With U.S. Attorney General Alberto Gonzales' resignation coming earlier this week, the name of Sen. Orrin Hatch, R-Utah, is once again making several short lists for U.S. attorney general.
Sometimes veteran Washington, D.C., insiders' names are floated more as a compliment to that person than any real opportunity to be picked for this or that important appointment.
Certainly, President Bush wants to pick someone who could easily be confirmed by the U.S. Senate.
And don't take all the noise coming from Capitol Hill about how this appointment could be divisive or held up for a long time.
True, Gonzales was a controversial appointee. And the U.S. Justice Department's upper echelons may be a mess and demoralized.
But few federal bosses had a tenure as controversial as Donald Rumsfeld's. Yet when Bush picked Robert Gates to replace Rumsfeld, Gates' nomination flew through the Senate.
So the argument that senators would be more comfortable with one of their own moving over to Justice doesn't hold a lot of water.

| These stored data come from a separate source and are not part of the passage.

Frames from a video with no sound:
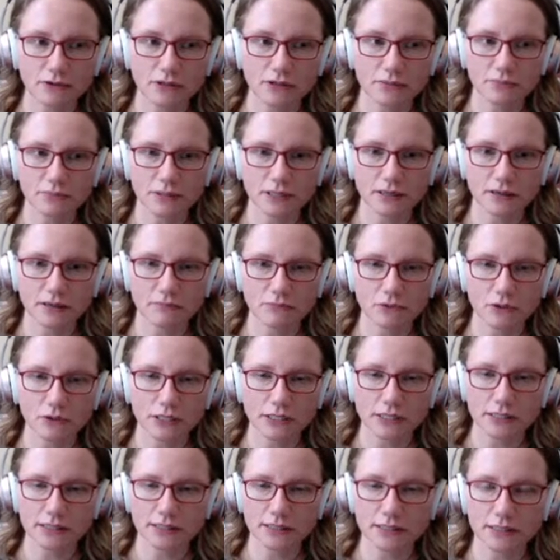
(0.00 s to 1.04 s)
would have been a
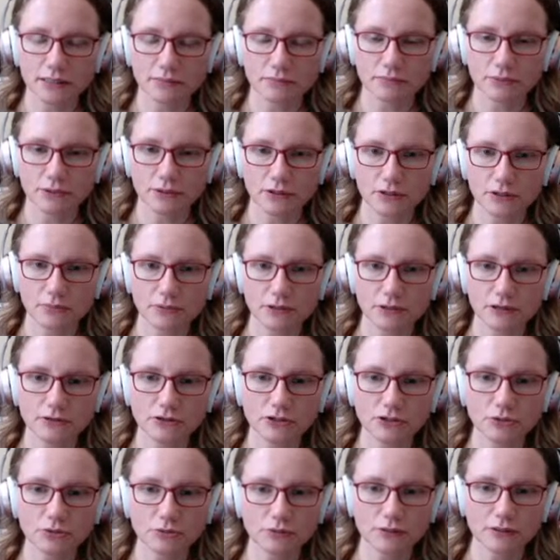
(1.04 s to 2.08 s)
more simple
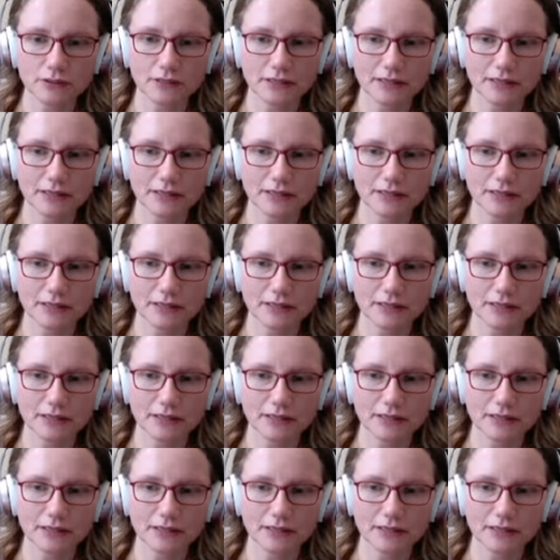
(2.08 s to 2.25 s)
approach.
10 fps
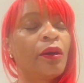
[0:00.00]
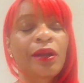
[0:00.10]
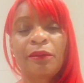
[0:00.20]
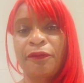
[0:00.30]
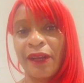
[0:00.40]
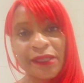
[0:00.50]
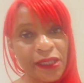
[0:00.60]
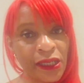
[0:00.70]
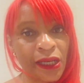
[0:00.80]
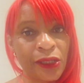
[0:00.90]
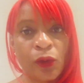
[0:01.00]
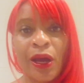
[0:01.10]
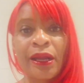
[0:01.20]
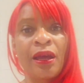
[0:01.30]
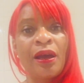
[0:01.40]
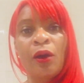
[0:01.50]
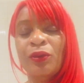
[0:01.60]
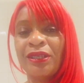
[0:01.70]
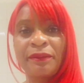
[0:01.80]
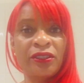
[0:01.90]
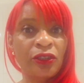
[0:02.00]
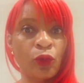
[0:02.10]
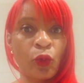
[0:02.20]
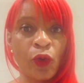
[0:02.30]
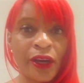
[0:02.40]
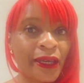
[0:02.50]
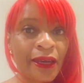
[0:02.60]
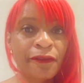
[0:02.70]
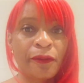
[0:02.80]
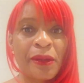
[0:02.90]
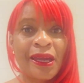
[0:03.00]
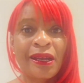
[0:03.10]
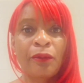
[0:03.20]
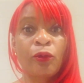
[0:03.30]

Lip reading: When I'm flustered or something's like working for me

Rumors are flying around Utah political circles about who would be picked by Gov. Jon Huntsman Jr. to temporarily replace Hatch, should the 73-year-old senator be tapped by Bush and accept the Justice Department job.
Huntsman, of course, has taken himself out of the appointee mix. He told the Deseret Morning News weeks ago that should Hatch resign his Senate post to take over Justice, Huntsman would not let his name come out of the Utah Republican Party's central committee recommendation.
The central committee would send Huntsman three names. He'd pick one. And while that person would directly go to the U.S. Senate (no confirmation needed by the Utah Senate), he or she would have to run for re-election in 2008 to fill out the remaining four years of Hatch's term.
And almost assuredly both Republicans and Democrats alike would treat that election as an open seat there would be challenges galore, like there were in 1992, the last time Utah saw an open U.S. Senate seat.
In fact, should Hatch not be picked as attorney general and should he run for re-election in 2012, the then-78-year-old would likely see a strong challenge from within his own party.